Alas, there are still huge strains within the film since it is composed of nothing but strategic combating. We have Steven Wozniak (Rogen) as the nice guy pushed outside of his limits, and we have him as a reminder that Jobs was a man willing to leave others behind. We have John Sculley (Daniels) bringing his own powers from over at Pepsi to Apple as a reference to how Jobs could never stand to feel inferior. We have Chrisanne (Waterston) hounding on Jobs’ negligence and lack of care for her or her daughter (of whom is most likely his). We have so many components that make Jobs look like the devil himself before he even replies with sarcastic, degrading comments.
This isn’t a movie that will try to clear Jobs’ name. It simply places you in the moments before his big speeches as you withness the pressure cooker steam. What it will do, though, is reveal his dream within an embodiment of himself. He wished to give evil machines a heart and so he made friendly Apple computers sell that way. Steve Jobs as a movie works the same way. We get the mechanics through Sorkin’s sharp script and the cracks of soul with Boyle’s directing. We get both with the acting from everyone on board. We may not get every answer or every plot point resolved, but it’s only a film of snippets. There’s a symbolic story here and not simply a narrative. Thay won’t be up everyone’s alley, but it was certainly up mine. Understand Steve Jobs as a cinematic representation of human emotion, the struggle for compassion in a technological age and innovation representing art and you’ll be better off.
The moments before his presentations are in real time, so the moments where he teeters on the edge of how he is managing his time, especially as a punctual efficionado, make the thrills even greater. Still, he does whatever he can to push. He pushes ground but he also pushes the buttons of others. He seeks for humanity through his computers but not through his loved ones. He is looking too far into the future. When Wozniak tells Jobs that he doesn’t have to be binary, we get it. There is always a 1 with Jobs but never a 0.

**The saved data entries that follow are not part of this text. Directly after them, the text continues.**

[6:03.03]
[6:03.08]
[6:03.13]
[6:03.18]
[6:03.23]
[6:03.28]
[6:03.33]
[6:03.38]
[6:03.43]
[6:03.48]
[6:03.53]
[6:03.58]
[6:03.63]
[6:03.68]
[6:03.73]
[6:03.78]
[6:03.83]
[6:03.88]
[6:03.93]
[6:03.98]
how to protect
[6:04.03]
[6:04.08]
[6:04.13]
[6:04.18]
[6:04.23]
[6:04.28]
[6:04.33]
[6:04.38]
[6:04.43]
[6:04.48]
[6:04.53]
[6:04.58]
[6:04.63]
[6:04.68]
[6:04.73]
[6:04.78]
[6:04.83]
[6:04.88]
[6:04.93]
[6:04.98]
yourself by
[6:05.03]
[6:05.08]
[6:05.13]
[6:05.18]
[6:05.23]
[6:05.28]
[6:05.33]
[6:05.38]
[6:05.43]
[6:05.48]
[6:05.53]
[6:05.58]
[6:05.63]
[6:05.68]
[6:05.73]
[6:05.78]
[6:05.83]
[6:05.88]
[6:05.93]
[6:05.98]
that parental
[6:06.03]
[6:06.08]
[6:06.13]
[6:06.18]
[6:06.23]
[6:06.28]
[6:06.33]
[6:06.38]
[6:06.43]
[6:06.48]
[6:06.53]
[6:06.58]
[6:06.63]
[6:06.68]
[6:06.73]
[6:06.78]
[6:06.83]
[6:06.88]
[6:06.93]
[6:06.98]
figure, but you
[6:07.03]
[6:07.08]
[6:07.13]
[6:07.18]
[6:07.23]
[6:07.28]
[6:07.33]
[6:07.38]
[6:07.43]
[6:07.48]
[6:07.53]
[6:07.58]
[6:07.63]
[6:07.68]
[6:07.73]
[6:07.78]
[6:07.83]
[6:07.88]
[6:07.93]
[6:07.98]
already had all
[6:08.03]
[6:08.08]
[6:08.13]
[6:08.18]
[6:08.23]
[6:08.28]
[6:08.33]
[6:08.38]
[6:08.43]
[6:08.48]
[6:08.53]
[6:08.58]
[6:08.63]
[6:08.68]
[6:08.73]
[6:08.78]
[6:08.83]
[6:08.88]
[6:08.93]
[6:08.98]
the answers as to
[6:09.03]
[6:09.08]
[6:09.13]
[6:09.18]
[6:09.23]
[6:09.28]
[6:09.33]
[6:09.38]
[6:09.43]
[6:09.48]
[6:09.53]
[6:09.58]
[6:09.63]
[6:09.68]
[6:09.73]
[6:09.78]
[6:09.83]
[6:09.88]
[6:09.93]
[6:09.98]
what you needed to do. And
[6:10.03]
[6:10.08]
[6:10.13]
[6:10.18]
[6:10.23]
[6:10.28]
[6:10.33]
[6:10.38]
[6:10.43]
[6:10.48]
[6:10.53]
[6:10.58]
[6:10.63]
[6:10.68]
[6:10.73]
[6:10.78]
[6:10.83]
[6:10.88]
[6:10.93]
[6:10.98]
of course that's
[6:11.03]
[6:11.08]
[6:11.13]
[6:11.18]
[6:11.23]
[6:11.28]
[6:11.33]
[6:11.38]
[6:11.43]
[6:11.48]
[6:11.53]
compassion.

Steve Jobs is the movie that gives a bit of soul to a man in his most soulless moments. We don’t have to forgive him or punish him. We can simply just marvel. The movie itself is a spectacle, and you can see Jobs as a conflicted genius or a gifted monster. You won’t be wrong either way, and that’s what Jobs would have wanted. This movie is barely about Jobs’ life, but it may not get any more personal than this. Jobs wanted to give us all technology and to give technology a bit of us all. This film does that, even if it will leave narrative and biopic purists in the dust alone.